START LISTED RECORDS

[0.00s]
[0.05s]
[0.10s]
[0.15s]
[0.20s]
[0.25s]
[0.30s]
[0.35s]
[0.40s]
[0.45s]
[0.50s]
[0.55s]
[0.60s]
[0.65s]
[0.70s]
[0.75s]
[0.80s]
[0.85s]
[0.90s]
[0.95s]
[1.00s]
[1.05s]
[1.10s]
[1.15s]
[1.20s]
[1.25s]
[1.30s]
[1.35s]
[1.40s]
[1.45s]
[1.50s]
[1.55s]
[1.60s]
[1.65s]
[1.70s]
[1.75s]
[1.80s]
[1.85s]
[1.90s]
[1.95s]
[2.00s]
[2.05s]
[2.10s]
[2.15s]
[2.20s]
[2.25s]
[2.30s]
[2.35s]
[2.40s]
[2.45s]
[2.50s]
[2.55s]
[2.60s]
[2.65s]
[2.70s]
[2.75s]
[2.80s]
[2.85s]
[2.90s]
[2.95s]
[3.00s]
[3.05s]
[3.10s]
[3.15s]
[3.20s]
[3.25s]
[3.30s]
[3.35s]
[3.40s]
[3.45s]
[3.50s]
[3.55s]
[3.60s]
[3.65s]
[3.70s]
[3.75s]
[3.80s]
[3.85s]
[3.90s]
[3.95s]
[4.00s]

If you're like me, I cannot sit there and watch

END LISTED RECORDS

WORK TO COMPLETE:
The records above need to be retyped in full, exactly as given.

RESULT BELOW:
[0.00s]
[0.05s]
[0.10s]
[0.15s]
[0.20s]
[0.25s]
[0.30s]
[0.35s]
[0.40s]
[0.45s]
[0.50s]
[0.55s]
[0.60s]
[0.65s]
[0.70s]
[0.75s]
[0.80s]
[0.85s]
[0.90s]
[0.95s]
[1.00s]
[1.05s]
[1.10s]
[1.15s]
[1.20s]
[1.25s]
[1.30s]
[1.35s]
[1.40s]
[1.45s]
[1.50s]
[1.55s]
[1.60s]
[1.65s]
[1.70s]
[1.75s]
[1.80s]
[1.85s]
[1.90s]
[1.95s]
[2.00s]
[2.05s]
[2.10s]
[2.15s]
[2.20s]
[2.25s]
[2.30s]
[2.35s]
[2.40s]
[2.45s]
[2.50s]
[2.55s]
[2.60s]
[2.65s]
[2.70s]
[2.75s]
[2.80s]
[2.85s]
[2.90s]
[2.95s]
[3.00s]
[3.05s]
[3.10s]
[3.15s]
[3.20s]
[3.25s]
[3.30s]
[3.35s]
[3.40s]
[3.45s]
[3.50s]
[3.55s]
[3.60s]
[3.65s]
[3.70s]
[3.75s]
[3.80s]
[3.85s]
[3.90s]
[3.95s]
[4.00s]

If you're like me, I cannot sit there and watch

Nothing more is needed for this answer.